Elisabete Ramos diz que “há que providenciar meios efetivos às escolas” e sugere medidas como “o alargamento da testagem e rastreio, por forma a identificar possíveis casos assintomáticos e pré-sintomáticos, e assim controlar melhor a situação”. Além disso, frisa, “é preciso esclarecer que a reabertura de escolas não pode significar reabrir também, nesta altura, o circuito de convívios fora da escola. Não, trata-se de um movimento casa-escola, escola-casa”.
A carta aberta deixa também outras recomendações, como “tornar a máscara cirúrgica obrigatória desde os 6 anos, fornecida pela escola”, ou “incluir professores e auxiliares de ação educativa nos grupos prioritários de vacinação”.
“Preço social muito grande”
A presidente da Associação Portuguesa de Epidemiologia reconhece que o fecho das escolas no final de janeiro “acelerou a diminuição de contágios”. “Se fecharmos tudo, e nos fecharmos todos, controlamos a pandemia, isso é inegável. A questão é saber se compensa o risco”, contrapõe, sobre um tema que tem polarizado a sociedade e a própria comunidade científica. “Não há uma resposta certa para isto. É sempre uma escolha entre riscos e benefícios. Seja qual for a decisão, vai sempre haver custos e vantagens”, reforça a também professora na Faculdade de Medicina do Porto, defendendo a sua posição (e a dos especialistas que assinam a carta aberta): “Este confinamento está a deixar consequências graves a vários níveis e está também a contribuir para agravar as desigualdades sociais. Por isso é que fechar escolas é sempre a última medida. Porque o preço social é muito grande.”
De resto, Elisabete Ramos, investigadora no Instituto de Saúde Pública da Universidade do Porto (ISPUP), relembra a evidência científica disponível que aponta para “as escolas não serem um local de disseminação” e mostra que “as crianças transportam menos carga viral, são menos transmissoras”. E recorda que “no primeiro período escolar, sem interrupções, apenas 800 turmas foram para casa”, tendo “a terceira vaga começado em Portugal com as crianças fora das escolas, nas férias de Natal”.
“A ciência aqui está em encontrar o melhor equilíbrio possível”, resume a epidemiologista. E “no momento atual, a abertura gradual das escolas, de acordo com o nível de ensino, permitiria também ir avaliando gradualmente essa relação entre risco e benefício e ajudar a tomar melhores decisões”, diz.

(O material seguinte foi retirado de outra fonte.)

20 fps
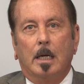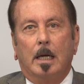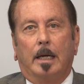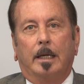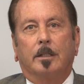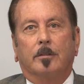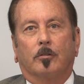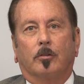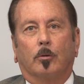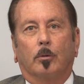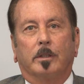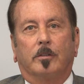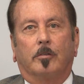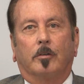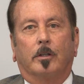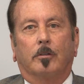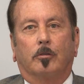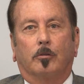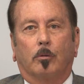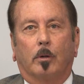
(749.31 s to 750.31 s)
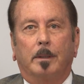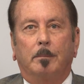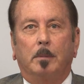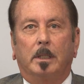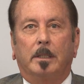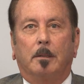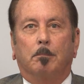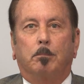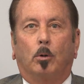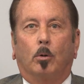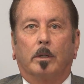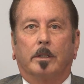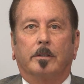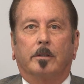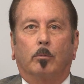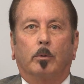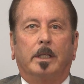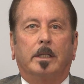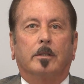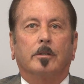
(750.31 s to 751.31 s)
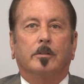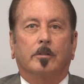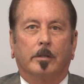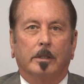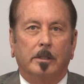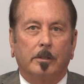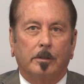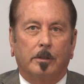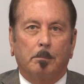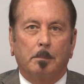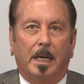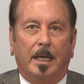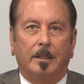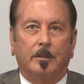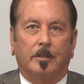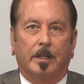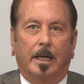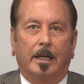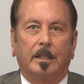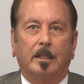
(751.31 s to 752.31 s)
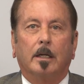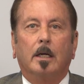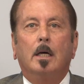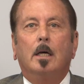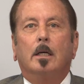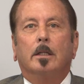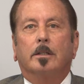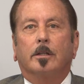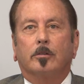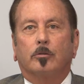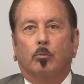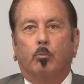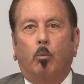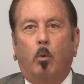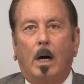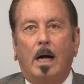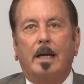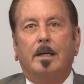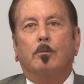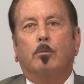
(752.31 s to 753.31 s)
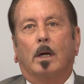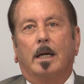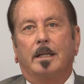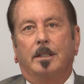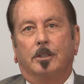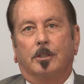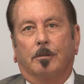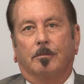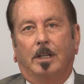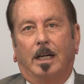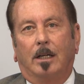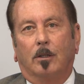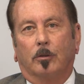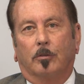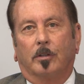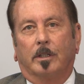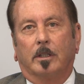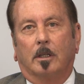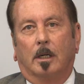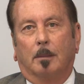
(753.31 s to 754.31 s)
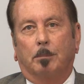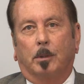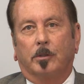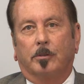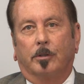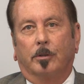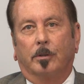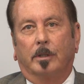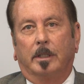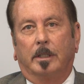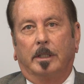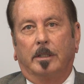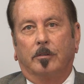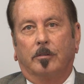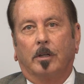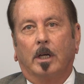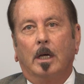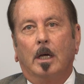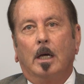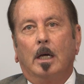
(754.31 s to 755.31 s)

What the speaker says: And so it's extremely important that we continue to maintain this wide range of housing opportunities,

Nesse aspeto, ter as escolas a funcionar com um sistema de testagem alargado “pode ser também uma vantagem adicional, pois funcionaria como um indicador da transmissão comunitária e permitiria agir de forma mais pronta e eficaz sobre eventuais aumentos de transmissão”, numa altura em que se somam ainda as preocupações sobre a disseminação das novas variantes.
Importante também, em comparação com o que aconteceu em janeiro, “é identificar sinais de alerta” mais cedo, a montante dos cuidados intensivos, diz Elisabete Ramos, sobre eventuais linhas vermelhas para um confinamento ou a fasquia de 200 internados em UCI alegadamente traçada pelo chefe de Estado. “Esses indicadores de medicina intensiva, sozinhos, não serão os mais indicados. Muita coisa acontece antes das UCI e esses alertas já chegam muito tarde”, aponta a epidemiologista.